[WHAT THIS TASK INVOLVES]: Word for word, reproduce all entries below, leaving every picture out.

Saved entries:
+===+
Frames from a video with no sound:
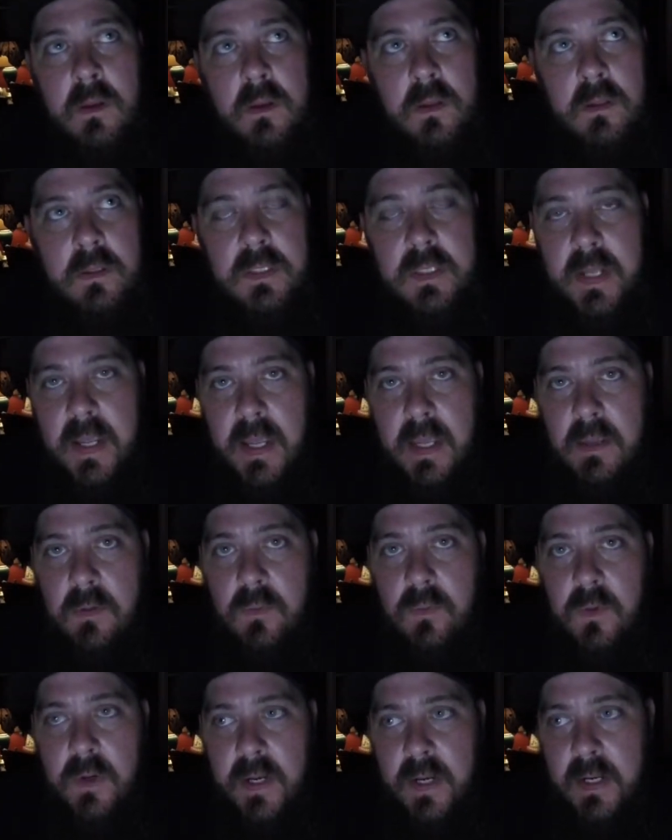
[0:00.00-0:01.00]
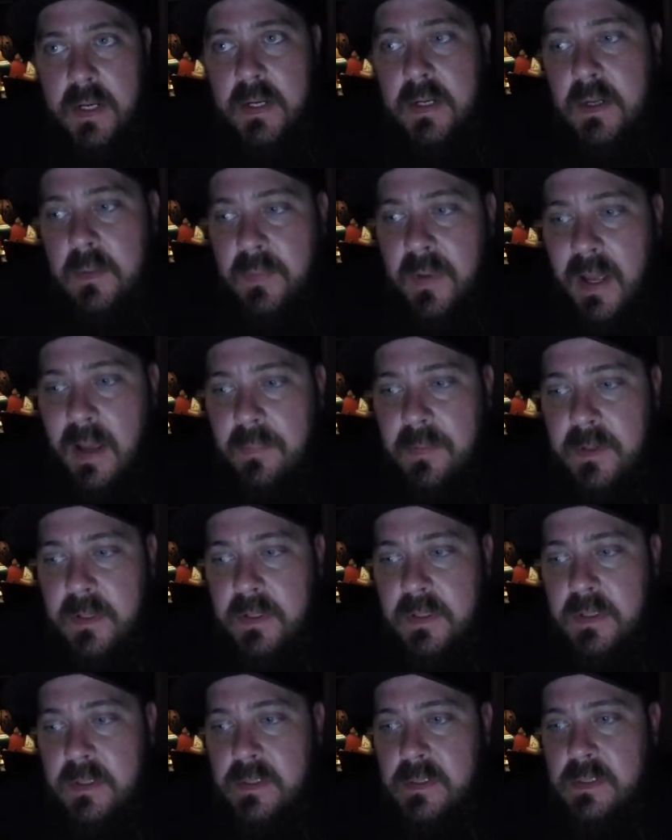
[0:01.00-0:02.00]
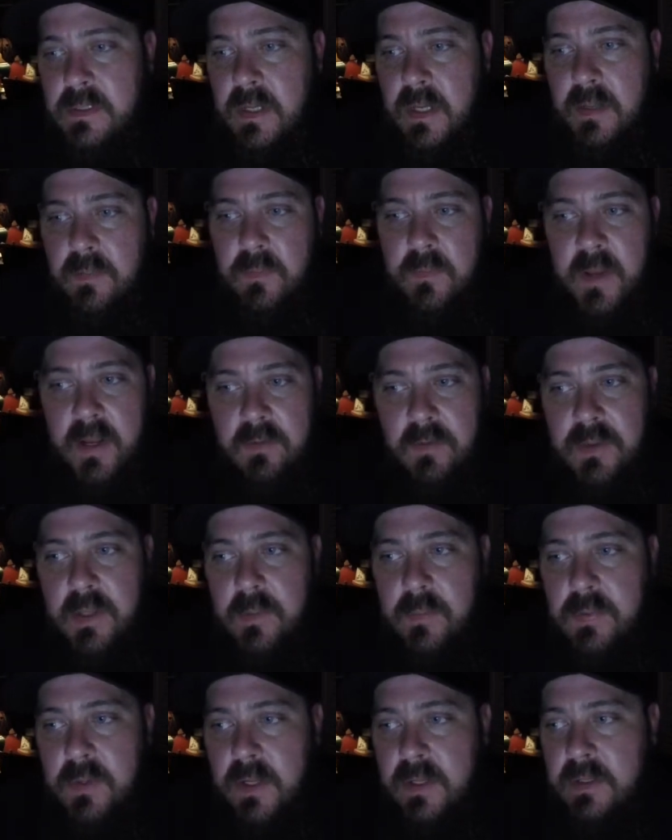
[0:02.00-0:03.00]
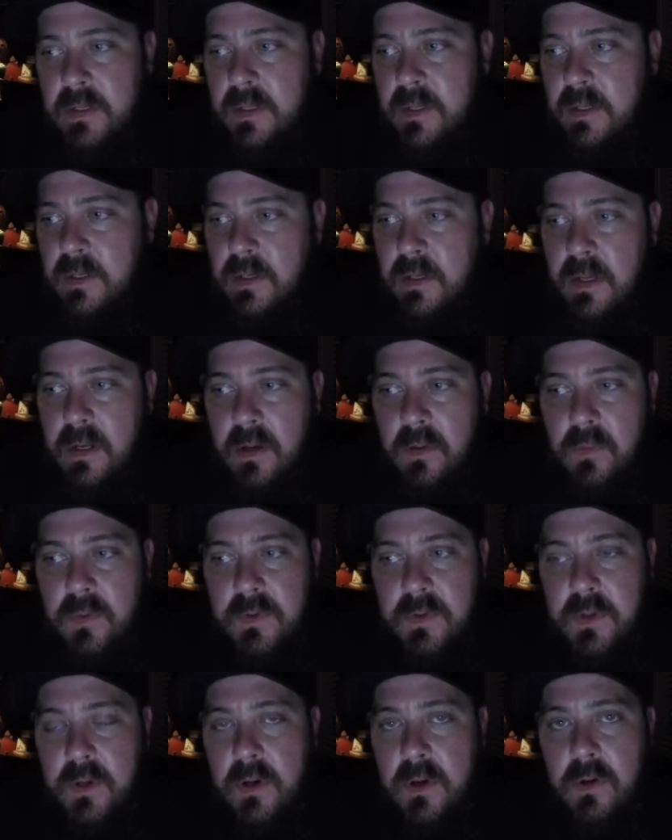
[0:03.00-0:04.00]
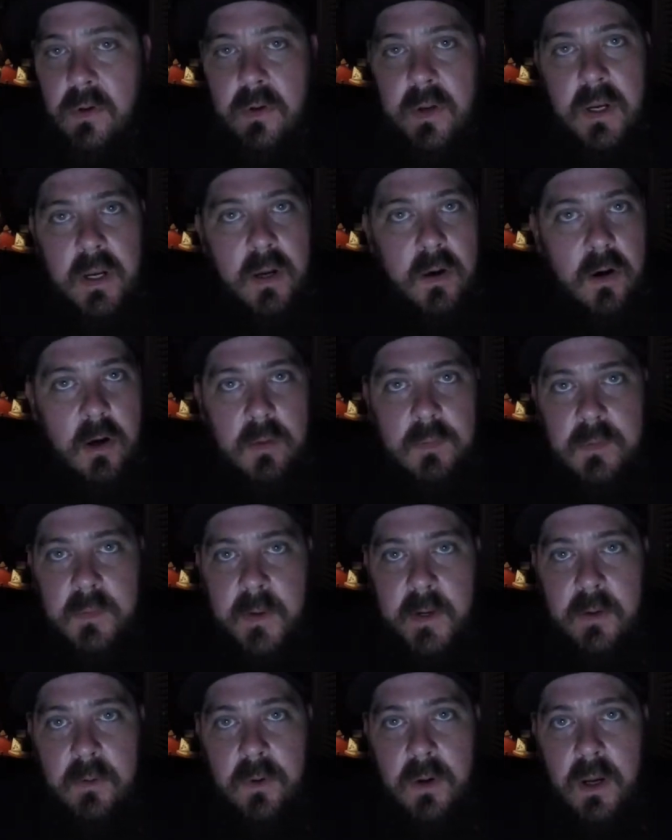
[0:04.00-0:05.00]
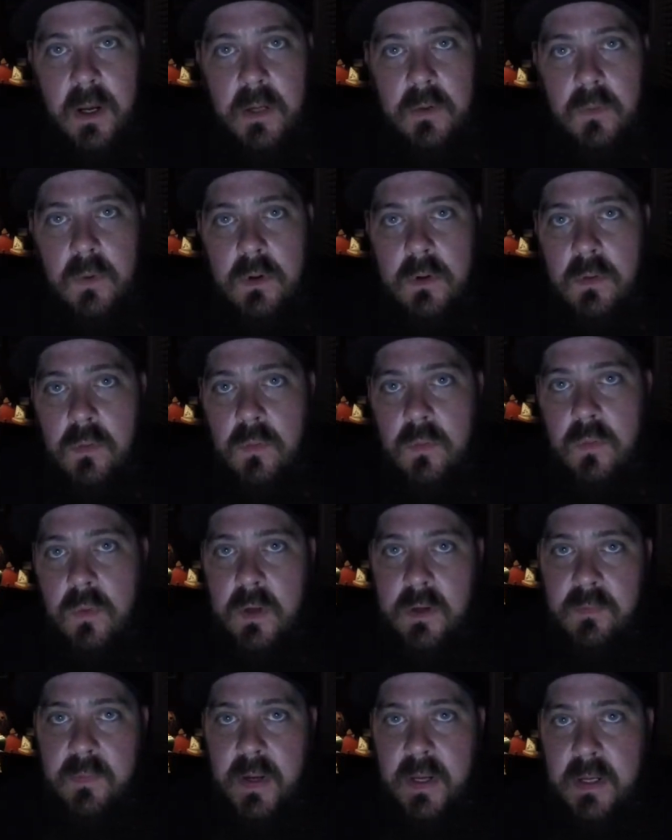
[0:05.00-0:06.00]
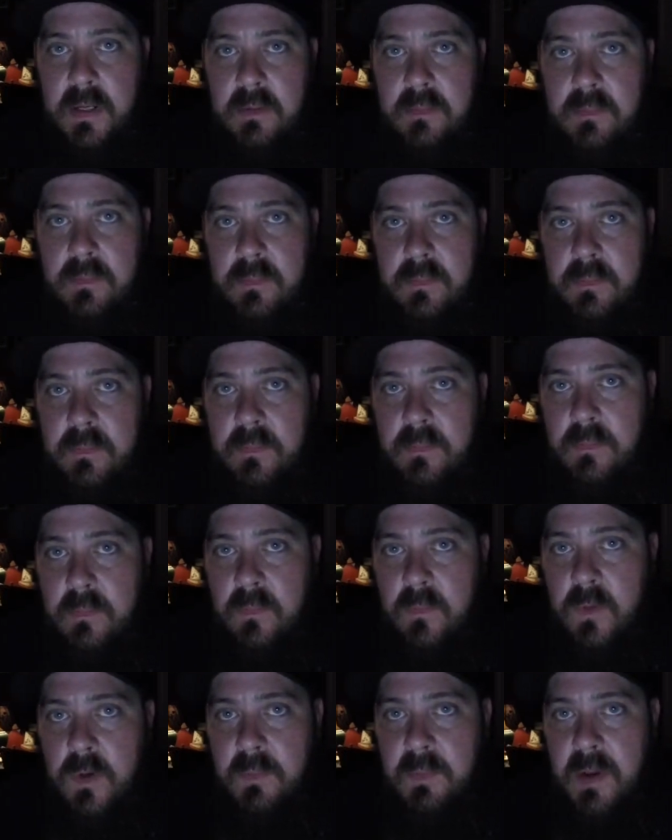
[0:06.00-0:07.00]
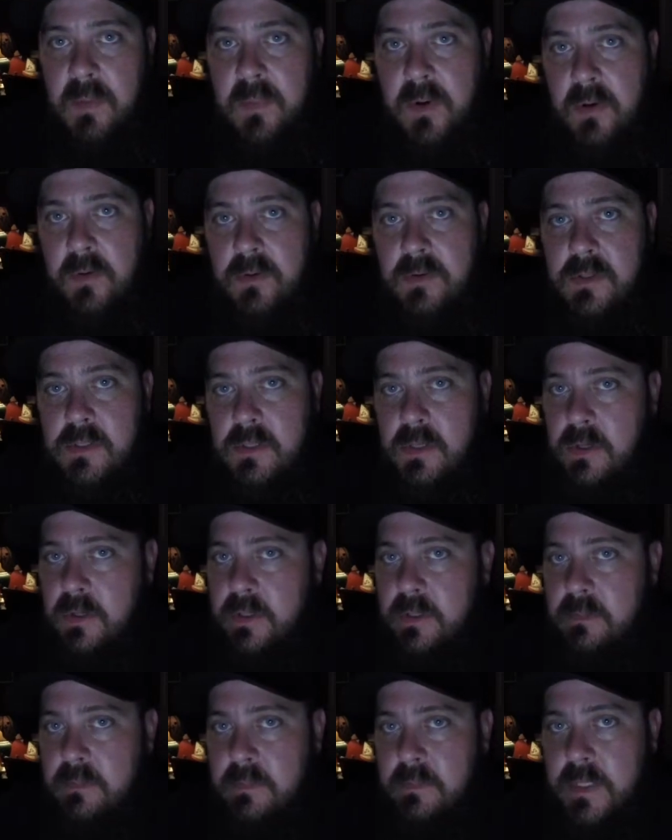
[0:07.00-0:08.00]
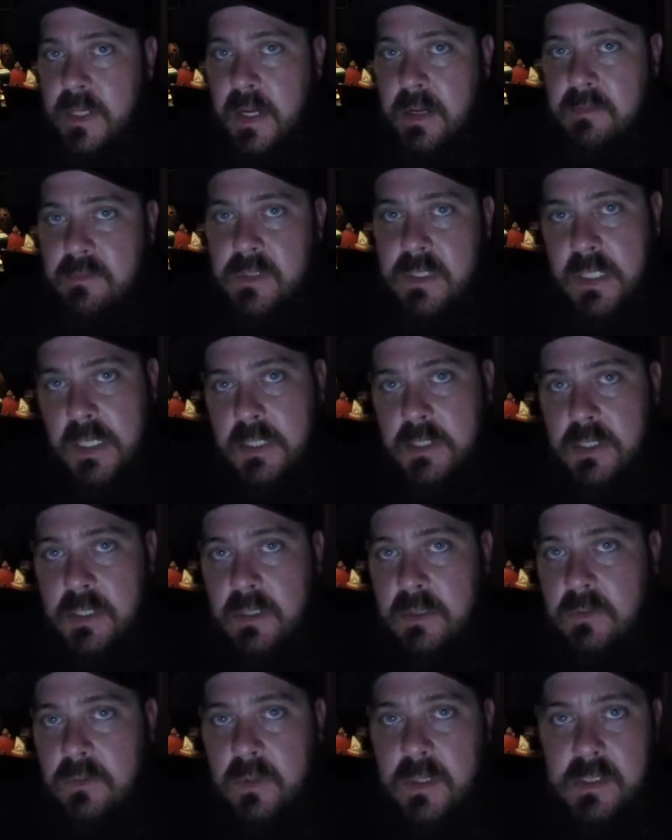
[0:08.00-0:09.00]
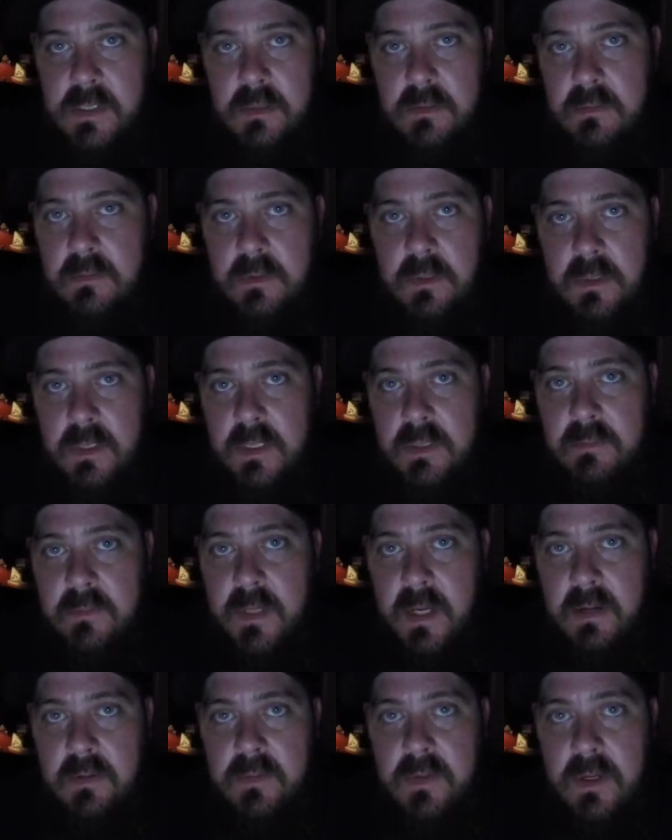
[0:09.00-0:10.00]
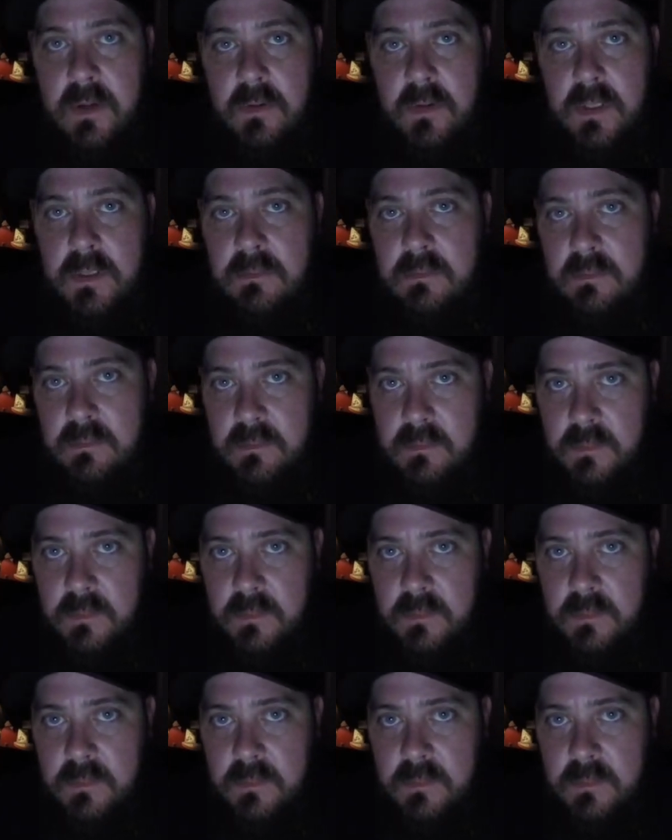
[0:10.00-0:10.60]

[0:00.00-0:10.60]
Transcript: Today what had ended up happening is I got everything plugged in and I went to go and I armed my quad. Well, one of my motors started kind of skitching. It wasn't really kind of going,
+===+
[ANSWER TO THIS TASK]:
Frames from a video with no sound:
[0:00.00-0:01.00]
[0:01.00-0:02.00]
[0:02.00-0:03.00]
[0:03.00-0:04.00]
[0:04.00-0:05.00]
[0:05.00-0:06.00]
[0:06.00-0:07.00]
[0:07.00-0:08.00]
[0:08.00-0:09.00]
[0:09.00-0:10.00]
[0:10.00-0:10.60]

[0:00.00-0:10.60]
Transcript: Today what had ended up happening is I got everything plugged in and I went to go and I armed my quad. Well, one of my motors started kind of skitching. It wasn't really kind of going,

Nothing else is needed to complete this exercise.